* EXCERPTED DATA *
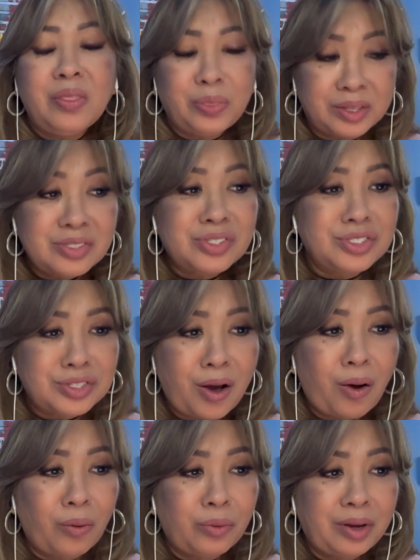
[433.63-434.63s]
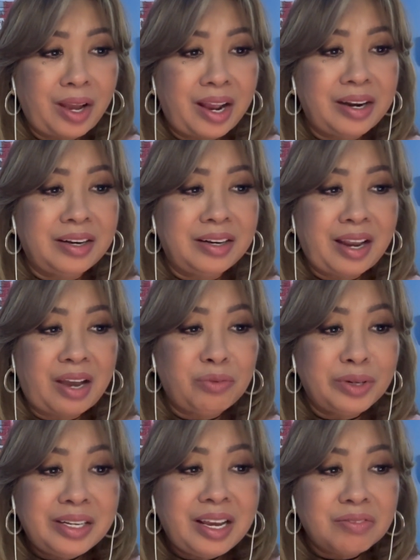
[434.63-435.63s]
this song and I
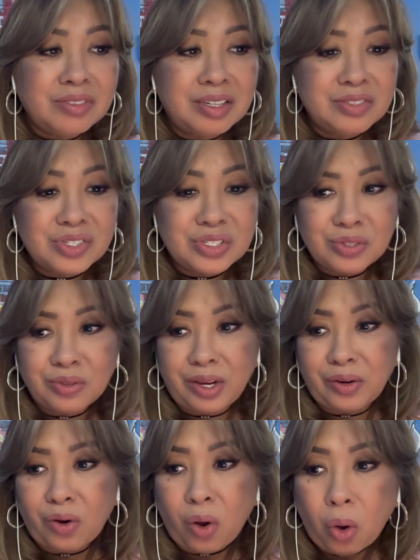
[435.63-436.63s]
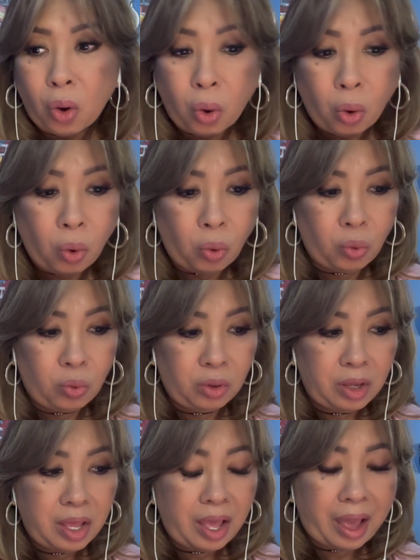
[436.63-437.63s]
really have to listen to their whole
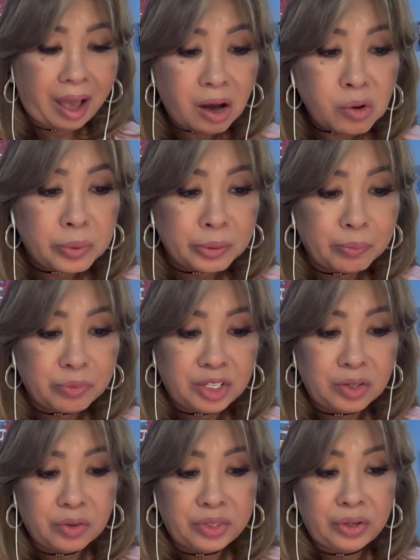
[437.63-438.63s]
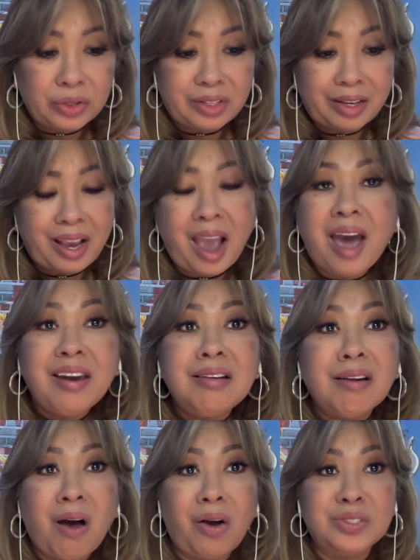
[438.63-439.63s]
album, you know, the, the
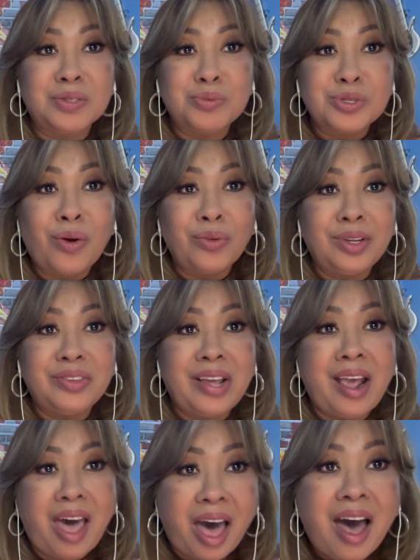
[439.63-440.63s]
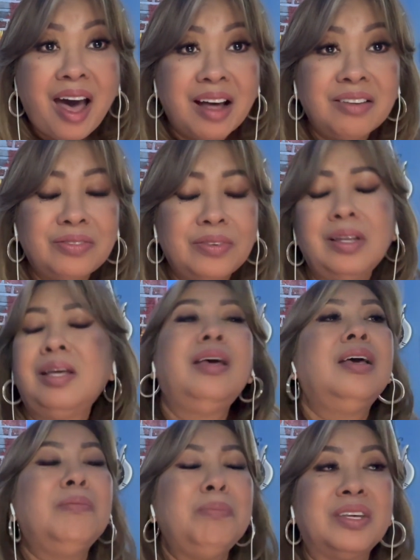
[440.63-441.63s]
catalogs of song that they have
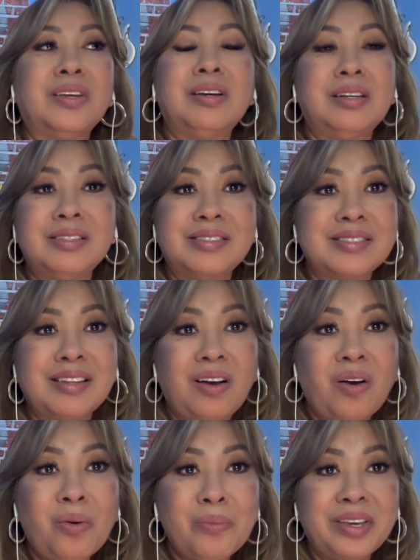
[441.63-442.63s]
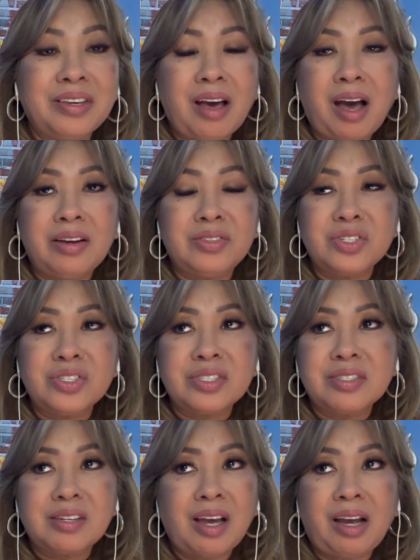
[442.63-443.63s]
because, oh my God,
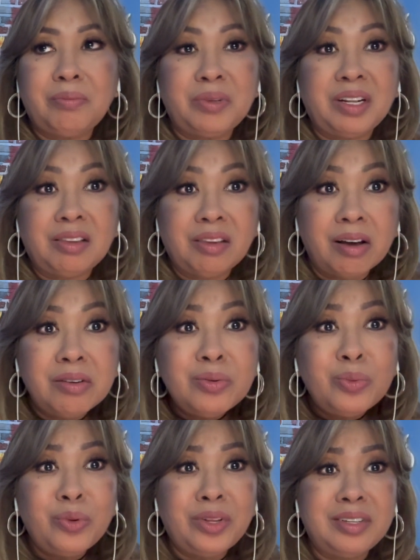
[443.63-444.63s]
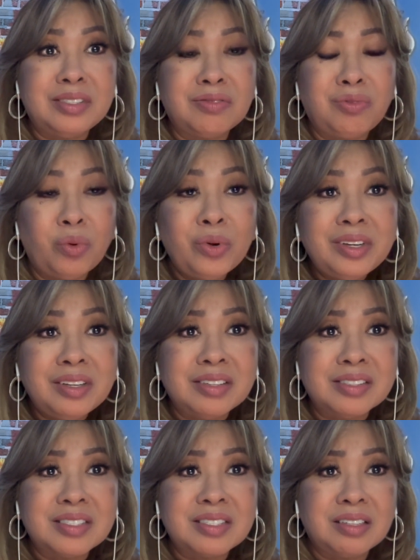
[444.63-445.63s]
just I'm in love with his
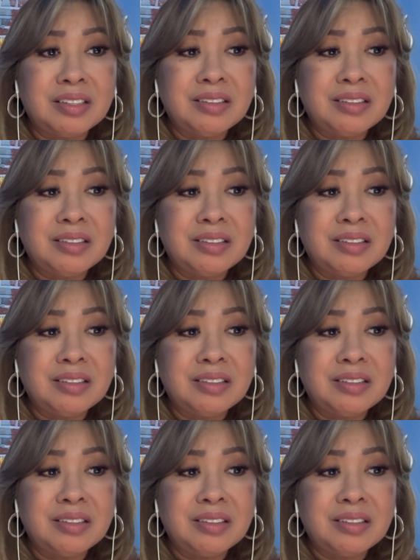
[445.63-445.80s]
voice.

* TASK REQUIREMENTS *
A faithful copy of the data is required: each word kept, each picture omitted.

* EXERCISE SOLUTION *
[433.63-434.63s]
[434.63-435.63s]
this song and I
[435.63-436.63s]
[436.63-437.63s]
really have to listen to their whole
[437.63-438.63s]
[438.63-439.63s]
album, you know, the, the
[439.63-440.63s]
[440.63-441.63s]
catalogs of song that they have
[441.63-442.63s]
[442.63-443.63s]
because, oh my God,
[443.63-444.63s]
[444.63-445.63s]
just I'm in love with his
[445.63-445.80s]
voice.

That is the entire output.